The shedding of Jesus’ blood and Jesus’ imminent death establish a covenant community that will lift all people. The words of institution, repeated in every eucharistic liturgy, together with the entire eucharistic prayer, unite us in communion with God through Christ. We are invited to recommit ourselves to covenant faith and ask the Spirit to transform not only the gifts of bread and wine, but to transform us that we will be the presence of Christ in faith and mission. We are, in the words of Vatican II, “a royal priesthood of all believers” (Lumen Gentium, para.10).

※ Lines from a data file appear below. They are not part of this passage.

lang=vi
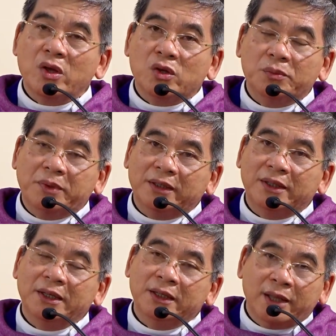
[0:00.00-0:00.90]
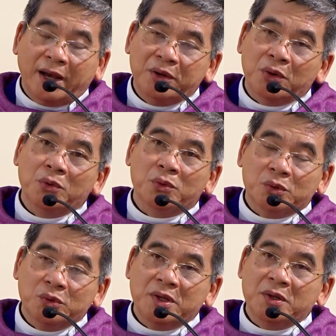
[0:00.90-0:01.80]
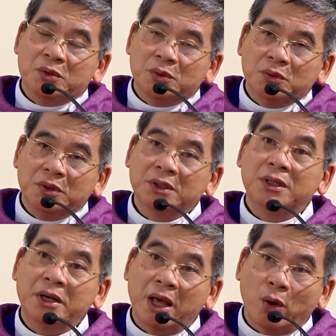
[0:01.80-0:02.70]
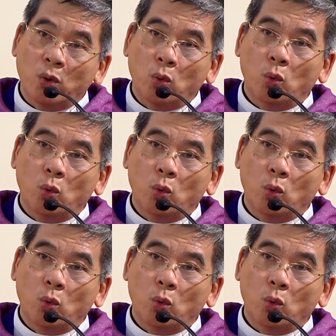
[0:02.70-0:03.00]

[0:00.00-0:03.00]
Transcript: chúng ta thấy thái độ của Chúa Giêsu như thế nào?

The Solemnity of Corpus Christi is often used as an occasion to reaffirm the Real Presence of Christ in the eucharist. There is a good deal of uneasiness among Church authorities over a perceived loss of faith in this doctrine. Eucharistic “adoration” has been proposed as one remedy to fix this and the bishops are currently counting on a three-year National Eucharistic Revival to do it. Let it be said that eucharistic adoration can indeed enhance one’s personal prayer life as an expression of personal piety. But the eucharist, is in essence, an action, a reenactment, an event. It is what occurs when we gather to hear the Word and to break and share one bread and drink of the common cup in Christ’s name. 

The Church’s own teaching is that Christ is present in the eucharist in four ways: in the assembled people of God, in the Word of God, in the person of the minister, and especially in the eucharist broken and shared (Vatican II, Const. on the Sacred Liturgy, para. 7). All of these are deeply meaningful. And what I do know personally in the depths of my heart as I come forward to receive the eucharist, is that I am receiving the body and blood of Christ, the self-giving of Christ, the profound and very real presence of Christ. It is, after all, a mystery, not to be dismissed as out of reach but rather treasured as a gift. We do not unravel such a mystery; we enter into it.

We intimately engage with this mystery as we are invited to come forth for communion. Having to confess “Lord, I am not worthy to receive you” is not engaging for two reasons. First, it’s another sordid reminder of the institutional Church’s history of dismissing its LGBTQIA+ members as unworthy. Second, in its scriptural context (Matthew 8.8) it has nothing to do with the eucharist. At our local chapter’s liturgy, we are invited to the eucharist as the presider raises the consecrated bread and wine and proclaims “God’s holy banquet for the holy people of God! Blessed are we who are called to this table. May the body and blood of Christ bring us to everlasting life.”

We approach with open hands, symbolizing our hunger and our readiness to receive the gift of Christ’s presence—and to become that gift for others. “The Body of Christ.” We reply “Amen’, a word with multiple meanings: So be it. As it is. Yes. Truly. I believe.

Jon Schum and his husband Ron Lacro are longtime Dignity Boston members. Jon has served on its board and liturgy committee and is one of the chapter's ordained presiders. For many years he supervised and provided arts-based therapeutic programming for an elder services agency in Boston. He is currently a co-facilitator of the Aging with Dignity caucus and board member at DignityUSA.